Contes cruels explained

Contes cruels
Title Orig:Contes cruels
Author:Octave Mirbeau
Country:France
Language:French
Genre:Short stories
Publisher:Librairie Séguier
Release Date:1990

Contes cruels (Cruel Tales) is a two-volume set of about 150 tales and short stories by the 19th-century French writer Octave Mirbeau, collected and edited by Pierre Michel and Jean-François Nivet and published in two volumes in 1990 by Librairie Séguier. The title was taken from Auguste Villiers de l'Isle-Adam, of whom Mirbeau was a friend and admirer.

Publication

All these stories appeared in the major daily newspapers of the era. Only a small number were published by the author himself in Lettres de ma chaumière and Contes de ma chaumière. Others – significantly more numerous – were published in various small books and collections after the author's death by his widow, Alice Regnault: in La Pipe de cidre, La Vache tachetée, Un homme sensible, Chez l'Illustre écrivain, Le Petit Gardeur de vache, and Un gentilhomme . A few others, notably translated into German, Spanish, and Russian, were published abroad.

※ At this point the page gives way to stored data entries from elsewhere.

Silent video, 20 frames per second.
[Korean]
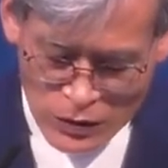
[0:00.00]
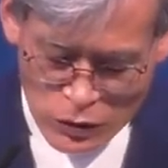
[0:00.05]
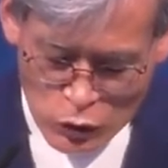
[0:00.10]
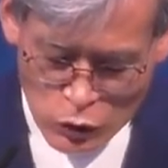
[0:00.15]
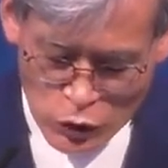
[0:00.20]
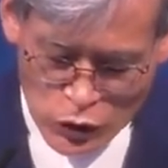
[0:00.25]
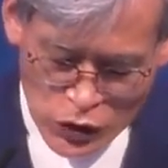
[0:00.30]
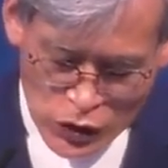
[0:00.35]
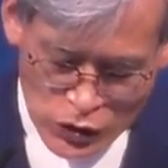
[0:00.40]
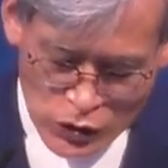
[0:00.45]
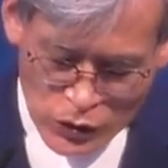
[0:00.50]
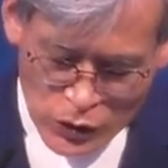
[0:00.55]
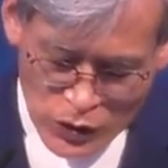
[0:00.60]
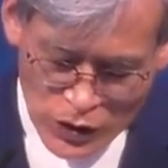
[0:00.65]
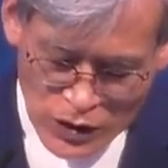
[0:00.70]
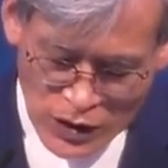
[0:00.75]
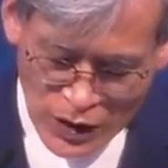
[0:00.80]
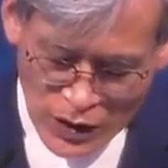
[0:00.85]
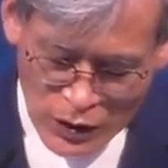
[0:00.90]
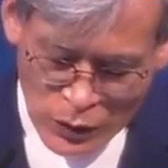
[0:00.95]
육신으로
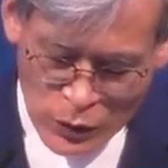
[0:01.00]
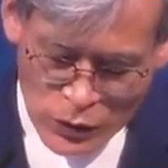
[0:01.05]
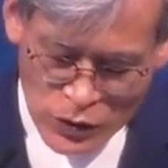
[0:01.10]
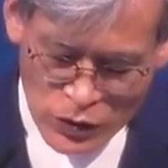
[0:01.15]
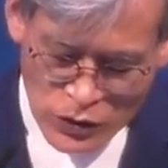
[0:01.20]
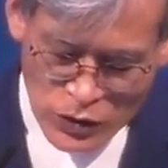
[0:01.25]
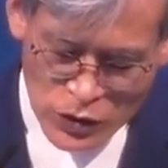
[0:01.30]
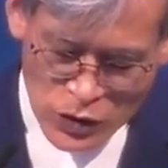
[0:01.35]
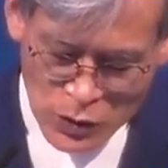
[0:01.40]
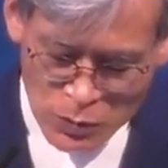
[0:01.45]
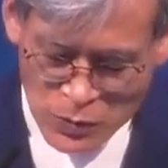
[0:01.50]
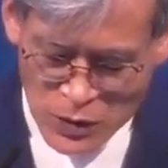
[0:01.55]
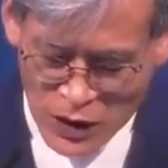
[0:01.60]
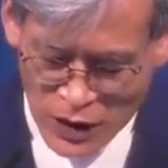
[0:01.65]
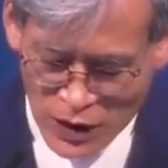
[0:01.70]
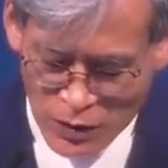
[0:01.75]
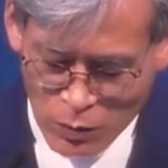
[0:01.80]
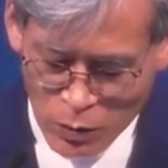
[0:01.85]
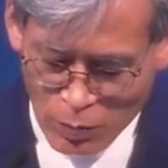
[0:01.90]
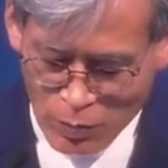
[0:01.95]
이 땅에 오셔서
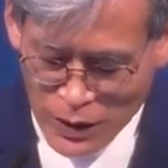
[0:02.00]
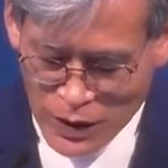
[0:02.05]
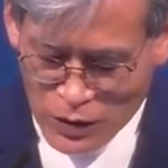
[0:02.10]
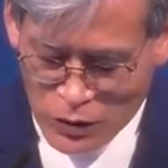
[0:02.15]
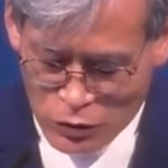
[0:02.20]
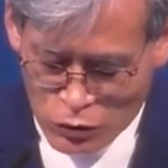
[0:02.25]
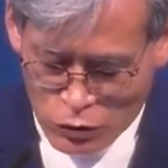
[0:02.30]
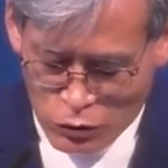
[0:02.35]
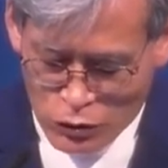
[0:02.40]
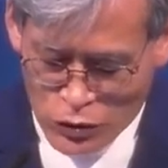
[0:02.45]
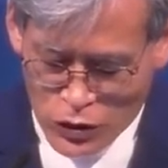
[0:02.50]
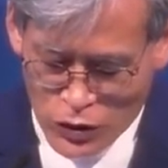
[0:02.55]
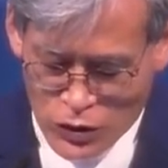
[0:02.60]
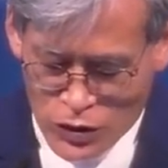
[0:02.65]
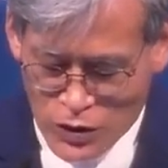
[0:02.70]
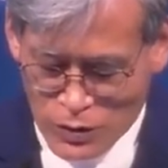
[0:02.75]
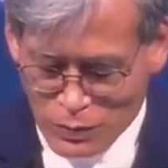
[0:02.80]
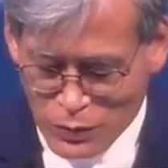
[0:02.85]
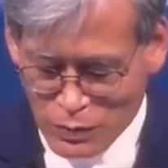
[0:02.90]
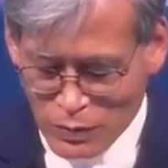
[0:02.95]
십자가에 못 박혀
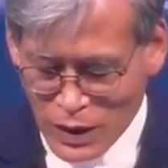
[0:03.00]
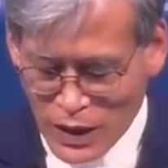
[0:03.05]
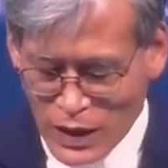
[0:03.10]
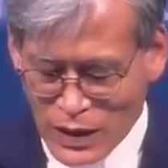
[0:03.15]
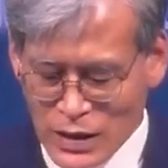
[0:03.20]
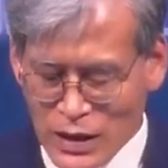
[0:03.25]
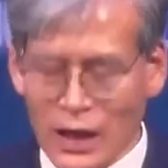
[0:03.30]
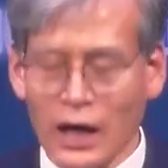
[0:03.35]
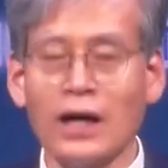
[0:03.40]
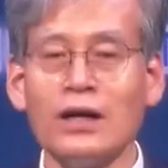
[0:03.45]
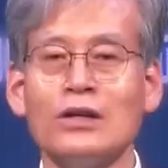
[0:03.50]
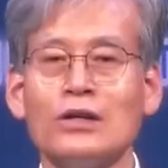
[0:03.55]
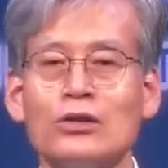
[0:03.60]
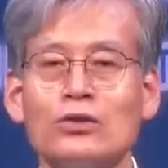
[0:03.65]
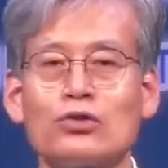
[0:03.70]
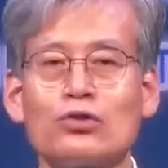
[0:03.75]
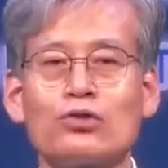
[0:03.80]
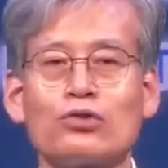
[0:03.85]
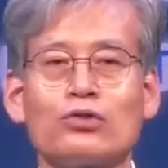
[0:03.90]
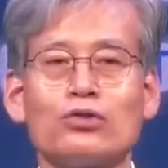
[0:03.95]
죽으셨을 뿐만 아니라
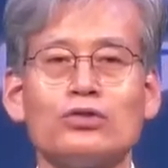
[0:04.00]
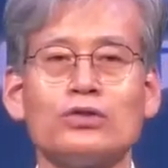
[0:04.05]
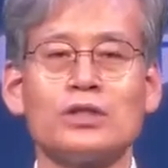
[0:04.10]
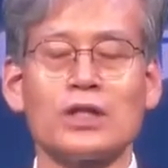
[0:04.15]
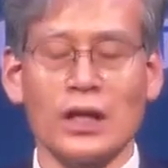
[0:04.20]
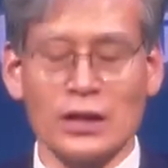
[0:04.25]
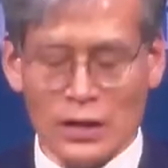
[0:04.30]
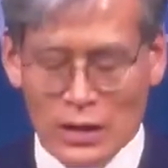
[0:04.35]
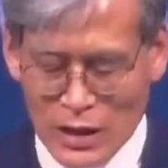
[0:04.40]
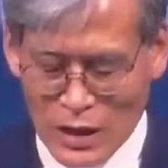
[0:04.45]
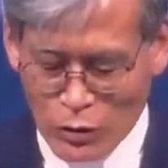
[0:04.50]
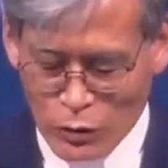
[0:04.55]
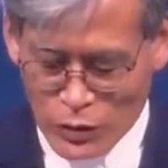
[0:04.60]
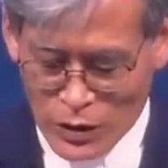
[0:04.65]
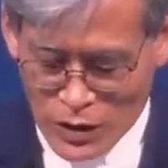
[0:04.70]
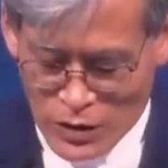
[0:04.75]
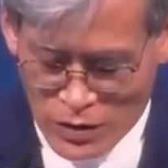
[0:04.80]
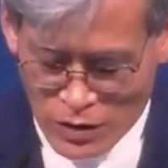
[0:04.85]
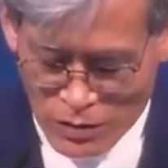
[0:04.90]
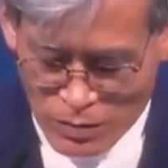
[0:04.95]
죽은 자들
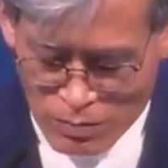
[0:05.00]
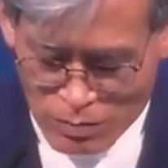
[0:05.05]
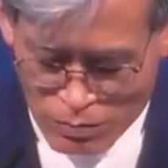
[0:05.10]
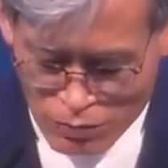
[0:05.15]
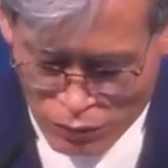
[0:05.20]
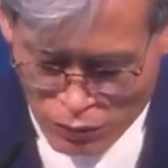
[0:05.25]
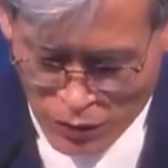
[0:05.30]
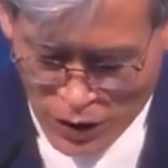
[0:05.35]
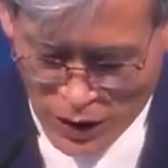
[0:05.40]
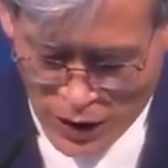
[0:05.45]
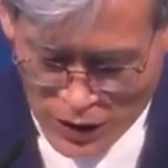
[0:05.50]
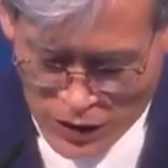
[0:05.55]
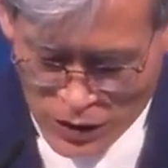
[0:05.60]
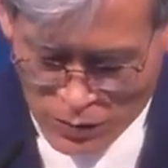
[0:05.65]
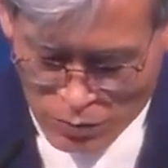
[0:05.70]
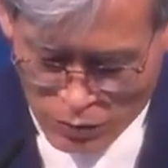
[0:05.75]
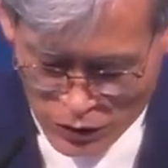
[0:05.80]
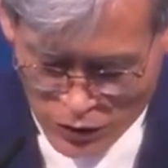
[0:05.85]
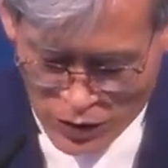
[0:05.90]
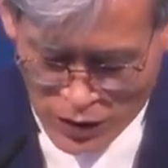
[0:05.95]
가운데서
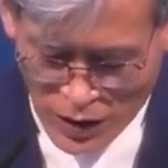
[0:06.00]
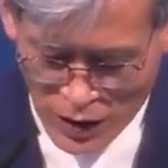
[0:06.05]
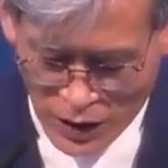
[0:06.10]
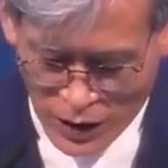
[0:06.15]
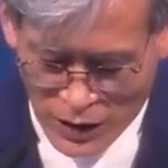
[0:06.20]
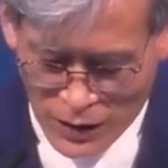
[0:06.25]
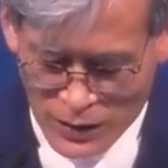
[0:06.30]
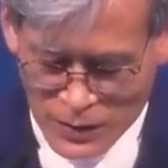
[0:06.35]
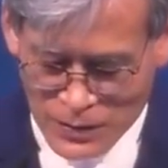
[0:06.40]
부활하신 분이다.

Anxious to profit from all of his literary output, Mirbeau reused a number of the stories that had already appeared in the French press by inserting them into his patchwork novel Les Vingt et un Jours d'un neurasthénique .

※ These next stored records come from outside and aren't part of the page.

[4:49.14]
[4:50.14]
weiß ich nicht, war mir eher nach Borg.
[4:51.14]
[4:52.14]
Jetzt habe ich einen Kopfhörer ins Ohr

The Subversion of the story

It is apparent that the novelist accorded little interest to a task which, in his eyes, served primarily to put food on the table. Indeed, at the time, the short story occupied an important place in the press, and along with the chronicle, was a genre particularly favored by the public, permitting most writers to earn their living more dependably than was possible through the publication of their books. The daily papers could thereby secure the fidelity of their readers by offering them a bit of entertainment and by allowing them to experience a modicum of cheer and emotion.

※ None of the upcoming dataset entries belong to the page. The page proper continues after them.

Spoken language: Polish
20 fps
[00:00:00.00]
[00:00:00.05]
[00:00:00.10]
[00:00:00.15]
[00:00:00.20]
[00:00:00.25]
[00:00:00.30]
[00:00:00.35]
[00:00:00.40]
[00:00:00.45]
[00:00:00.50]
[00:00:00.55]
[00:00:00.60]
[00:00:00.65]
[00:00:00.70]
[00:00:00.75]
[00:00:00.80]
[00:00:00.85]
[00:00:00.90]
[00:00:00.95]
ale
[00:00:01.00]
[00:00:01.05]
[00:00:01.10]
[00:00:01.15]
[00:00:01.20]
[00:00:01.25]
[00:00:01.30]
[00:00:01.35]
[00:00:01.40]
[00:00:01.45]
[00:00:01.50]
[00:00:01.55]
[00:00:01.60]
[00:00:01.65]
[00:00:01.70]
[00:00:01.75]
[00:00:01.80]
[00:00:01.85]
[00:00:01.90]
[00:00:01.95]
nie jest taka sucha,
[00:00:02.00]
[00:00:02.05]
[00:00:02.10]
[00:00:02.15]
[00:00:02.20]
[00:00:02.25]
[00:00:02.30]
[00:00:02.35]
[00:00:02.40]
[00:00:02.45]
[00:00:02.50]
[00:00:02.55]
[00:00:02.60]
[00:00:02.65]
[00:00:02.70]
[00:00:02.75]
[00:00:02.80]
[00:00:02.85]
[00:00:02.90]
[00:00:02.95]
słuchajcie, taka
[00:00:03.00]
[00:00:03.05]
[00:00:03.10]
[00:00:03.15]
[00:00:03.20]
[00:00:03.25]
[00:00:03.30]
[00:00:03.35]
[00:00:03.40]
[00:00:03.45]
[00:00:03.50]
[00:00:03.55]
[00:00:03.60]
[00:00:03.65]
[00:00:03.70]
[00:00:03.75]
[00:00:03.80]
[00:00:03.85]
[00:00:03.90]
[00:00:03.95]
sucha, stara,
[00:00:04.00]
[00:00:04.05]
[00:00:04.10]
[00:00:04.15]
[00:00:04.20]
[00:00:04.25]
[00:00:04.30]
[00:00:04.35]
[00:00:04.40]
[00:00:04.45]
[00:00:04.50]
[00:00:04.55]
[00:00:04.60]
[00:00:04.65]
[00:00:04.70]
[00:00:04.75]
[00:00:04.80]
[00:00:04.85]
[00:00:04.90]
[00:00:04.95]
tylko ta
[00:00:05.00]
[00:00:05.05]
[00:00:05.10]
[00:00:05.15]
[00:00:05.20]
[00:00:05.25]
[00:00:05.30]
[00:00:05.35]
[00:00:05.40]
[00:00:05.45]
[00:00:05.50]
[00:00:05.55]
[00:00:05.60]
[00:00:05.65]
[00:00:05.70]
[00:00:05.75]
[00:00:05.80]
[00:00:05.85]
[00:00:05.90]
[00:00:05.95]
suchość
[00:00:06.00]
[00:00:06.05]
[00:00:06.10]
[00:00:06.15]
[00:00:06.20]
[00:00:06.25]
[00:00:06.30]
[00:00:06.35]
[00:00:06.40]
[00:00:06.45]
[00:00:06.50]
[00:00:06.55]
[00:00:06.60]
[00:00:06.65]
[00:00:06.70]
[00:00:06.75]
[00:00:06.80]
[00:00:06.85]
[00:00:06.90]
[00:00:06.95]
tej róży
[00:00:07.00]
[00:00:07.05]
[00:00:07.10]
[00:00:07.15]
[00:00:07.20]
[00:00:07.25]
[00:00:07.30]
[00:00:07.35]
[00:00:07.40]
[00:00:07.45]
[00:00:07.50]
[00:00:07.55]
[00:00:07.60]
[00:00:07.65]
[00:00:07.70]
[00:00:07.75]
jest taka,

Mirbeau saw in the story a valuable opportunity to expand his literary range, by treating subjects and sketching out characters and settings that he intended to develop more fully in subsequent novels.

Universal suffering

Mirbeau privileged the themes of the tragic nature of the human condition, the « horror of being a man », suffering coextensive with human existence, and the sadism, homicidal impulses, and the « law of murder », on which society is founded. In his short stories, Mirbeau also addresses the failure of communication between the sexes, the derisory, larval existence of people dehumanized by an oppressive and alienating society. Before Le Jardin des supplices , Mirbeau draws up an inventory of the evidence of human ignominy and universal suffering: « Man drags himself - Mirbeau writes - panting, from torture to agony, from the nothingness of life to the nothingness of death ».[1]

Demystification

Filled as they are with references to current events, Mirbeau's stories complement his journalistic chronicles. In these works, Mirbeau devotes himself to contesting the legitimacy of all social institutions and to attacking all forms of social evil encountered in the fin-de-siècle: clericalism that poisons one's soul, nationalism that drives one to crime, the vengefulness of war, murderous anti-Semitism, genocidal colonialism, the cynicism of politicians who dupe their constituents, the sadism of pro-war agitators, the wretchedness of the urban and rural proletariat, prostitution, the exploitation of the poor and their social exclusion. Far from being merely a harmless derivative, Mirbeau's Contes cruels constitute a genuine attempt at demystification.[2]

External links

Notes and References

  1. « Il se traîne pantelant, de tortures en supplices, du néant de la vie au néant de la mort », Octave Mirbeau, « Un crime d’amour », Le Gaulois, 11 February 1886.